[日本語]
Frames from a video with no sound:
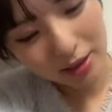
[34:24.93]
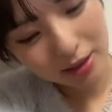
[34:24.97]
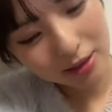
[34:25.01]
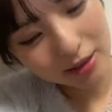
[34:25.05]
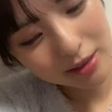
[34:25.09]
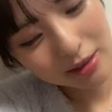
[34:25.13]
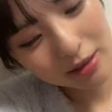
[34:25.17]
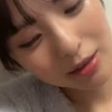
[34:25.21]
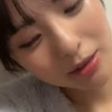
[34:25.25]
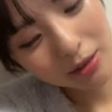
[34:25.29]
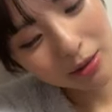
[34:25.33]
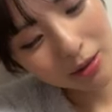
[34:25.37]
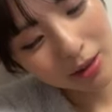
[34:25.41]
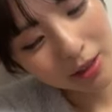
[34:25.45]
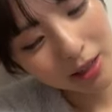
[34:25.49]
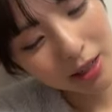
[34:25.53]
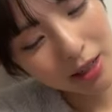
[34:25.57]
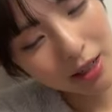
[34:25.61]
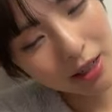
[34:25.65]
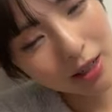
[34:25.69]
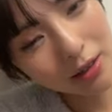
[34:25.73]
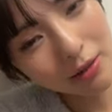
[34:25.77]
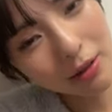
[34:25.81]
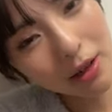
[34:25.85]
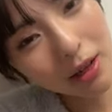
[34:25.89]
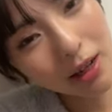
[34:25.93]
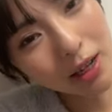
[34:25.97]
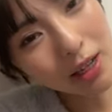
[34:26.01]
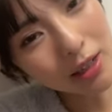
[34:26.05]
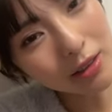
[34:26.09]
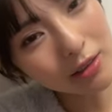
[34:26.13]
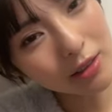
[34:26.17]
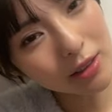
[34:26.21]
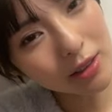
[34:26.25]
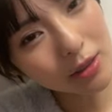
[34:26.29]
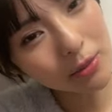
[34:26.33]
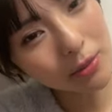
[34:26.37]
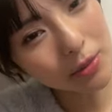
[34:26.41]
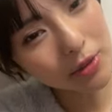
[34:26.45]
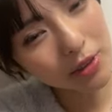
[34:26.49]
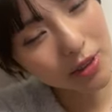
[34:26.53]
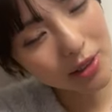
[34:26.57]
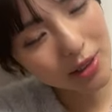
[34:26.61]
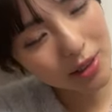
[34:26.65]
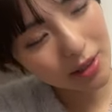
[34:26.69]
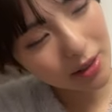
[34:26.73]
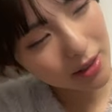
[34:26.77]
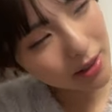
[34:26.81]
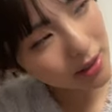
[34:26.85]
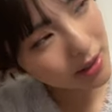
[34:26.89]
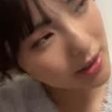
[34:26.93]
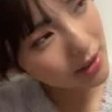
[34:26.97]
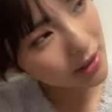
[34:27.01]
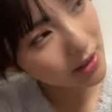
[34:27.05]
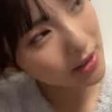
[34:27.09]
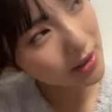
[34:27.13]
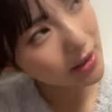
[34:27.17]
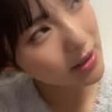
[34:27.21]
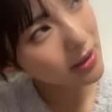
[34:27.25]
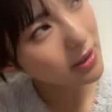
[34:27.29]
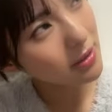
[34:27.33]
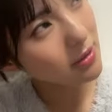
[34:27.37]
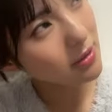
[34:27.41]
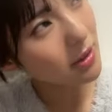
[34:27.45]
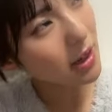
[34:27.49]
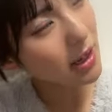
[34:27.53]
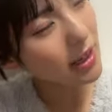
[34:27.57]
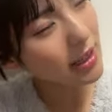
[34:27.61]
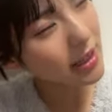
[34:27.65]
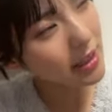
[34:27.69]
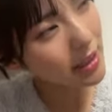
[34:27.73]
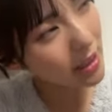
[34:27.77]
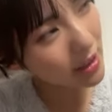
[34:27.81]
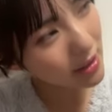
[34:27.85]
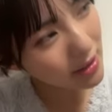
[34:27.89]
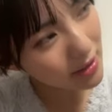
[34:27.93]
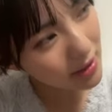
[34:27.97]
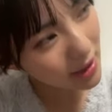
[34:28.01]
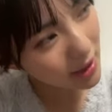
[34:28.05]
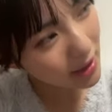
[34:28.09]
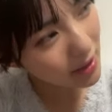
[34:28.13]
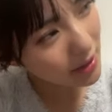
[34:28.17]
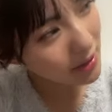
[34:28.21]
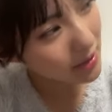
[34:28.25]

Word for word: すごいねわかる気持ち湧きたく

■ **REQUIRED WORK**: Output the full set of records above without changing a word, and drop the images.

■ **EXERCISE ANSWER**:
[日本語]
Frames from a video with no sound:
[34:24.93]
[34:24.97]
[34:25.01]
[34:25.05]
[34:25.09]
[34:25.13]
[34:25.17]
[34:25.21]
[34:25.25]
[34:25.29]
[34:25.33]
[34:25.37]
[34:25.41]
[34:25.45]
[34:25.49]
[34:25.53]
[34:25.57]
[34:25.61]
[34:25.65]
[34:25.69]
[34:25.73]
[34:25.77]
[34:25.81]
[34:25.85]
[34:25.89]
[34:25.93]
[34:25.97]
[34:26.01]
[34:26.05]
[34:26.09]
[34:26.13]
[34:26.17]
[34:26.21]
[34:26.25]
[34:26.29]
[34:26.33]
[34:26.37]
[34:26.41]
[34:26.45]
[34:26.49]
[34:26.53]
[34:26.57]
[34:26.61]
[34:26.65]
[34:26.69]
[34:26.73]
[34:26.77]
[34:26.81]
[34:26.85]
[34:26.89]
[34:26.93]
[34:26.97]
[34:27.01]
[34:27.05]
[34:27.09]
[34:27.13]
[34:27.17]
[34:27.21]
[34:27.25]
[34:27.29]
[34:27.33]
[34:27.37]
[34:27.41]
[34:27.45]
[34:27.49]
[34:27.53]
[34:27.57]
[34:27.61]
[34:27.65]
[34:27.69]
[34:27.73]
[34:27.77]
[34:27.81]
[34:27.85]
[34:27.89]
[34:27.93]
[34:27.97]
[34:28.01]
[34:28.05]
[34:28.09]
[34:28.13]
[34:28.17]
[34:28.21]
[34:28.25]

Word for word: すごいねわかる気持ち湧きたく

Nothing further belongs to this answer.